• GOAL OF THE EXERCISE
Except for the pictures, write out all the records that follow exactly.

[Items from a data source]
══════════
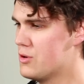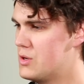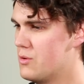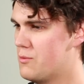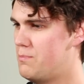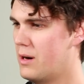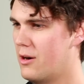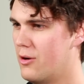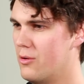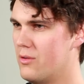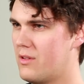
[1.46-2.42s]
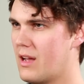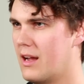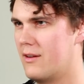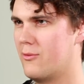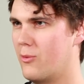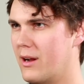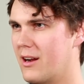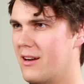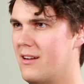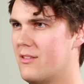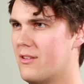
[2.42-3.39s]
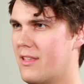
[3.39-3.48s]
where she was posed kind of
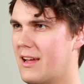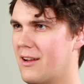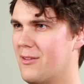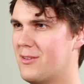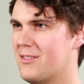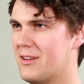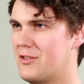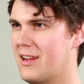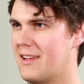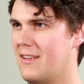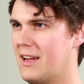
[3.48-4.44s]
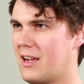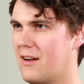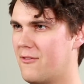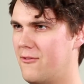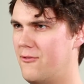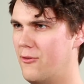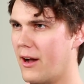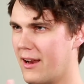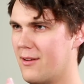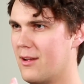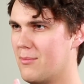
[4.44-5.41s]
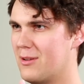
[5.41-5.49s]
weird so that it looked like she had like a foot
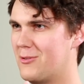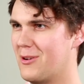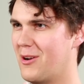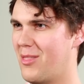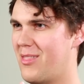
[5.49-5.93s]
in between her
══════════
• RESPONSE
[1.46-2.42s]
[2.42-3.39s]
[3.39-3.48s]
where she was posed kind of
[3.48-4.44s]
[4.44-5.41s]
[5.41-5.49s]
weird so that it looked like she had like a foot
[5.49-5.93s]
in between her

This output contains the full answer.